Discrete Dynamics in Nature and Society
Volume 2008 (2008), Article ID 138547, 7 pages
doi:10.1155/2008/138547
Research Article
Evidence for Nonlinear Asymmetric Causality in US Inflation, Metal, and Stock Returns
1Department of Applied Informatics, University of Macedonia, 156 Egnatia Street, Thessaloniki 54006, Greece
2Department of Economics, University of Macedonia, 156 Egnatia Street, Thessaloniki 54006, Greece
Received 2 October 2007; Accepted 9 May 2008
Academic Editor: Masahiro Yabuta
Copyright © 2008 D. Hristu-Varsakelis and C. Kyrtsou.

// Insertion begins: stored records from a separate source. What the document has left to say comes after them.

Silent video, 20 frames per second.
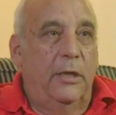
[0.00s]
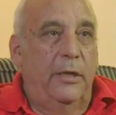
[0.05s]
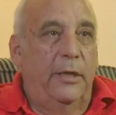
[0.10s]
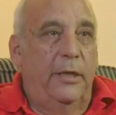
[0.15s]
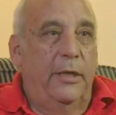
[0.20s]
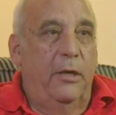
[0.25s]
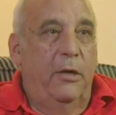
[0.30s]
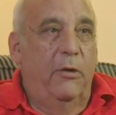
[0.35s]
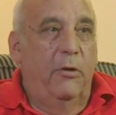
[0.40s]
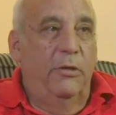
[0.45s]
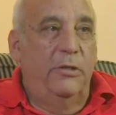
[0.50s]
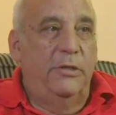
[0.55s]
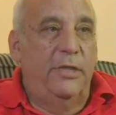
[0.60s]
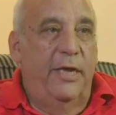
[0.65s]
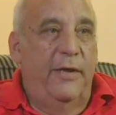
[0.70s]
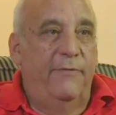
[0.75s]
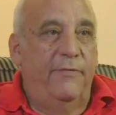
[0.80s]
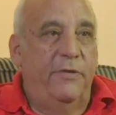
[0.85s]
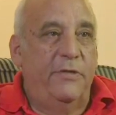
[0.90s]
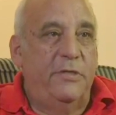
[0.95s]
He'd always
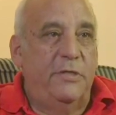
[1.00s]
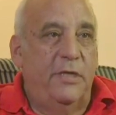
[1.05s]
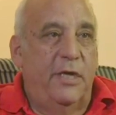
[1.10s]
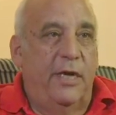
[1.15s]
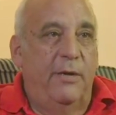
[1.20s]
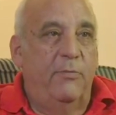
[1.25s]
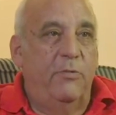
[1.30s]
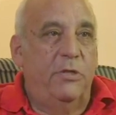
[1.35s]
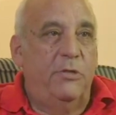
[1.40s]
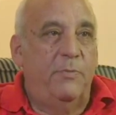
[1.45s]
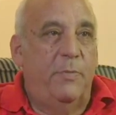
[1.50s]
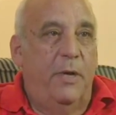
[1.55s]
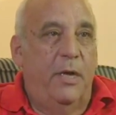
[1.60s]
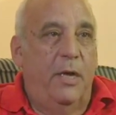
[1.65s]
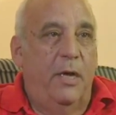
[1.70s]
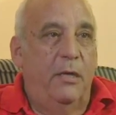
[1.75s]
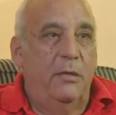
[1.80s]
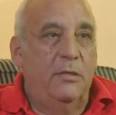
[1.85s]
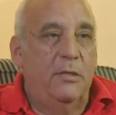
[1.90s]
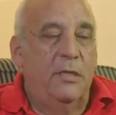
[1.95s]
have the same
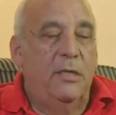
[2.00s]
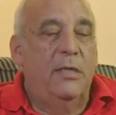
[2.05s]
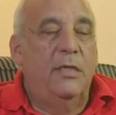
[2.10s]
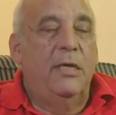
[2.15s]
response:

This is an open access article distributed under the Creative Commons Attribution License, which permits unrestricted use, distribution, and reproduction in any medium, provided the original work is properly cited.
Abstract
The purpose of this paper is to propose a version of causality testing that focuses on
how the sign of the returns affects the causality results. We replace the traditional VAR
specification used in the Granger causality test by a discrete-time bivariate noisy Mackey
glass model. Our test reveals interesting and previously unexplored relationships in US
economic series, including inflation, metal, and stock returns.